То, что прокурор Измайлов провел ночь в моем доме и с моей женой, вам подтвердит мой сосед Заикин Афанасий Семенович. Он видел, как Измайлов рано утром уходил из нашей квартиры, после того как я его выгнал.
Убедительно прошу партийные органы разобраться в поступке гр. Измайлова и наказать. Он разрушил мою семью, воспользовавшись положением прокурора. Государство дало ему эту должность и звание не для того, чтобы приходить в чужие дома с подлыми и низкими намерениями. Если таким доверять власть, то честным и трудовым людям деваться будет некуда…»
Измайлов читал заявление и мучительно соображал, когда Зарубин получил этот документ.
…Выходит, Белоус сразу же утром, после ухода Захара Петровича из квартиры Марины, отправился в обком. Да, скорее всего, это было именно так, иначе заявление не попало бы так скоро к Зарубину. Измайлов припомнил, что облпрокурор исчезал во время утреннего заседания.
Измайлов кончил читать и вернул заявление Зарубину. Тот положил перед Захаром Петровичем пуговицу.
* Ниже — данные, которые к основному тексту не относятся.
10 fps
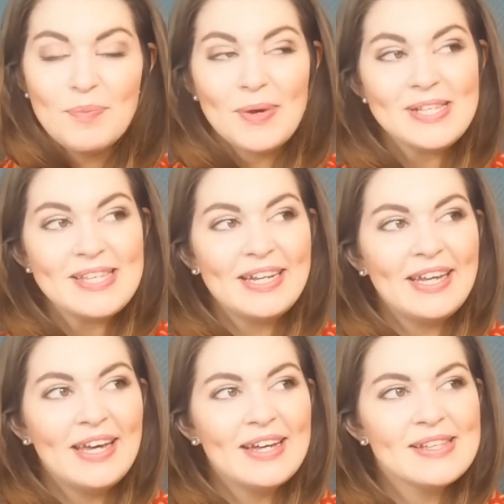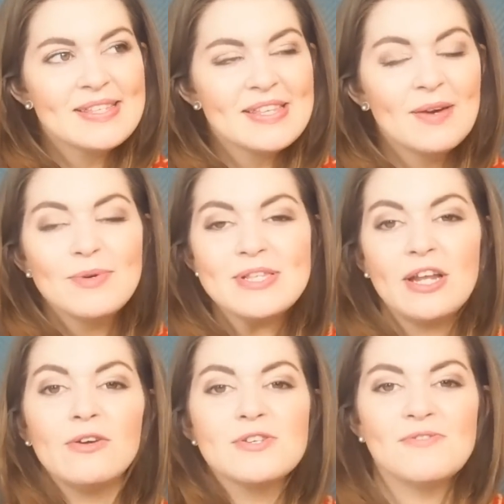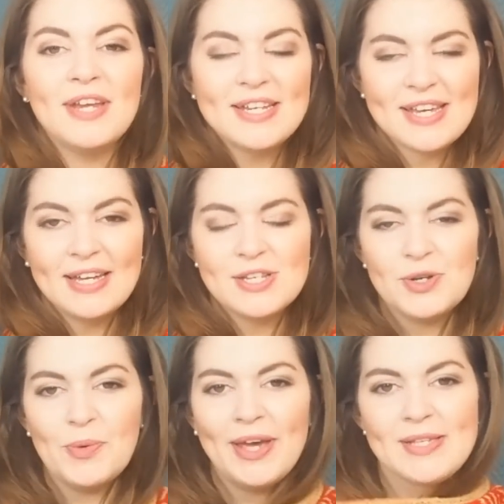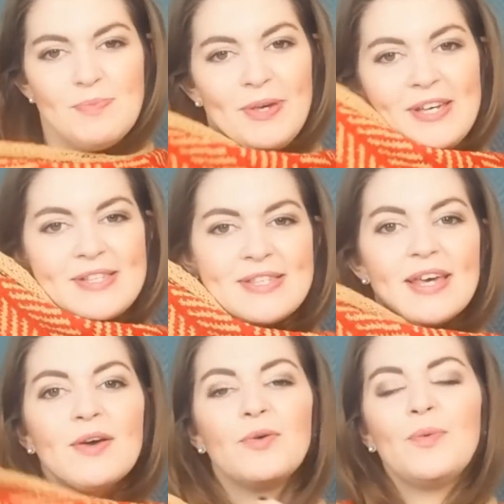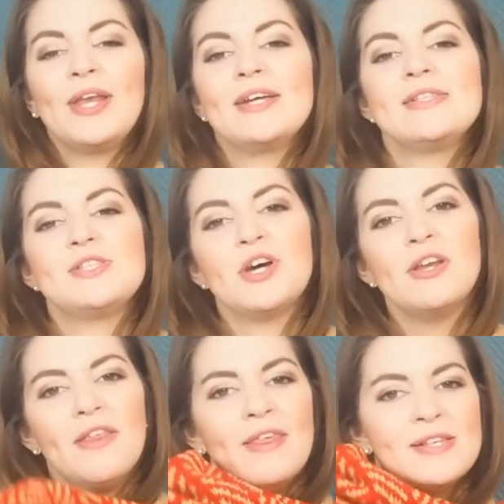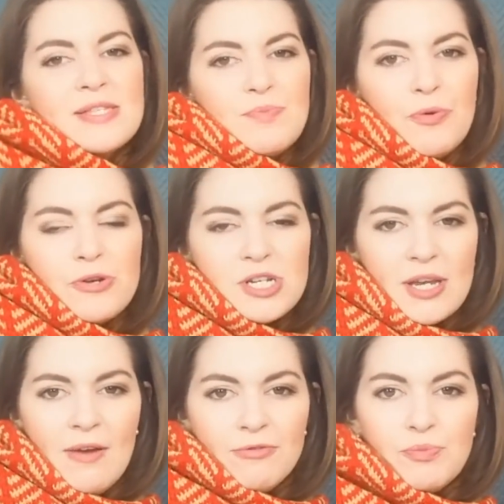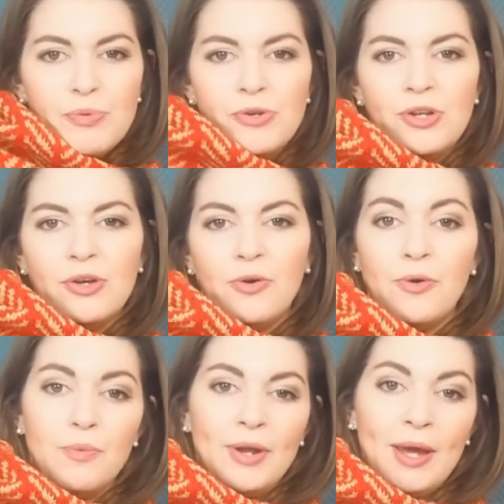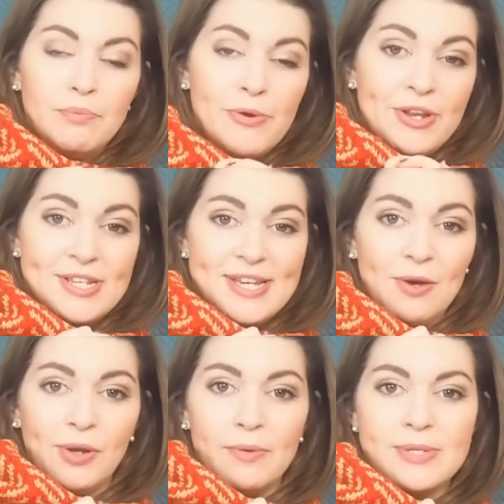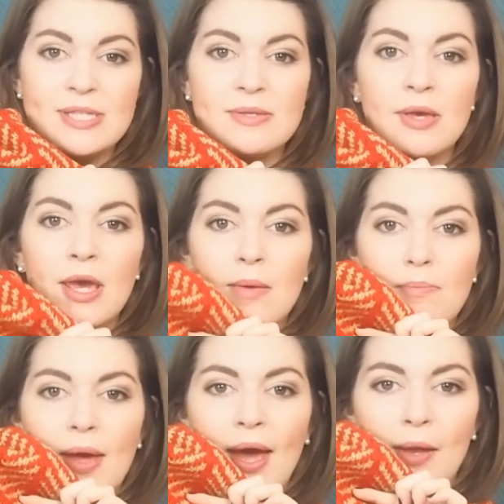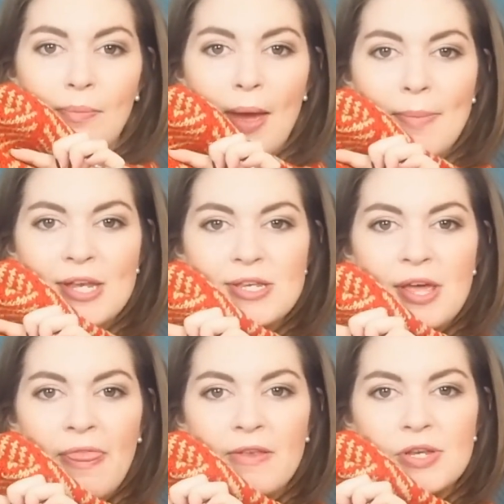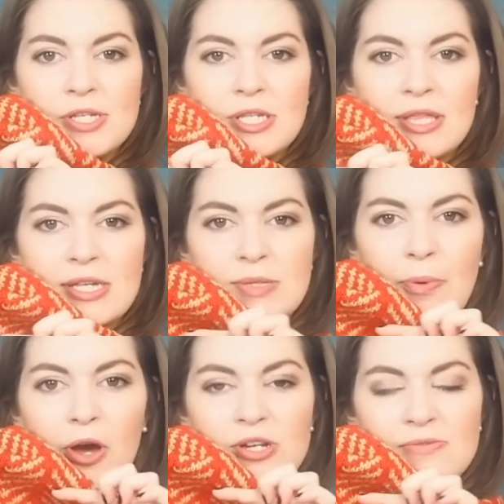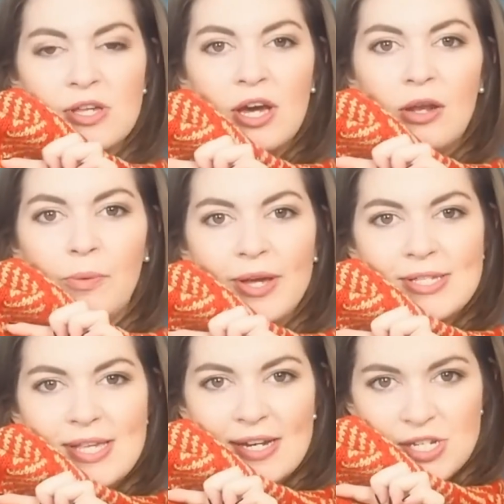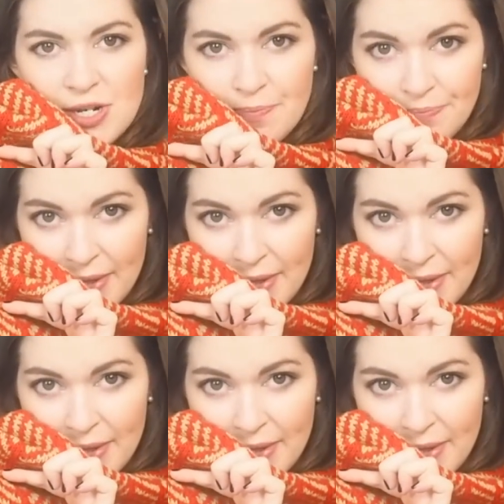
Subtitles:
Basically it was a lot of knitting in 2 weeks, because when I started this project, when I put it down, I had maybe done just this part of the colorwork section.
— Ваша? — коротко спросил Зарубин.
Это была обыкновенная пуговица, металлическая, с гербом, какие пришиваются на обшлага. Измайлов невольно посмотрел на рукава своего форменного пиджака.
На левом одной пуговицы не хватало…
— Возможно, моя… — растерянно сказал он.
А ведь вчера она была. И Галя никогда не допустила бы такой неряшливости в костюме мужа.
И вот эта безделица, в другое время — пустяк, явилась последней точкой.
«Ну и дурак же этот Белоус! — подумал со злостью Захар Петрович. Выставлять на позор жену…»
— Все было не так, — глухо сказал он.
— Когда мне передали это, — брезгливо кивнул на заявление Зарубин, я подумал: клевета… Скажите, вы действительно ночевали у этой Хижняк-Белоус?
— Ночевал.
— Мужа дома не было?
— Не было.
— Значит, вы были с ней только вдвоем?
— Почему! Ночевать остался и этот самый Альберт Ростиславович.
— Выходит, Белоус врет, что застал только вас?
— Понимаете, и в самом деле, когда Белоус пришел утром, Альберта Ростиславовича уже не было…
— Значит, все-таки не врет…
— Не врет, — сказал Измайлов растерянно.
И эта растерянность не прошла незамеченной.
Зарубин взял заявление, положил в сейф. Посмотрел на часы, на Измайлова.
— Придется вам писать объяснение, — сухо произнес он.
— Объяснение?! — вырвалось у Захара Петровича. — На это… на этот… — Он никак не мог подыскать нужного определения.
— Да, объяснение, — раздраженно сказал облпрокурор. — Мы должны выслушать и другую сторону.
Он положил в сейф и пуговицу.
«Я уже — другая сторона», — с горечью и недоумением подумал Измайлов.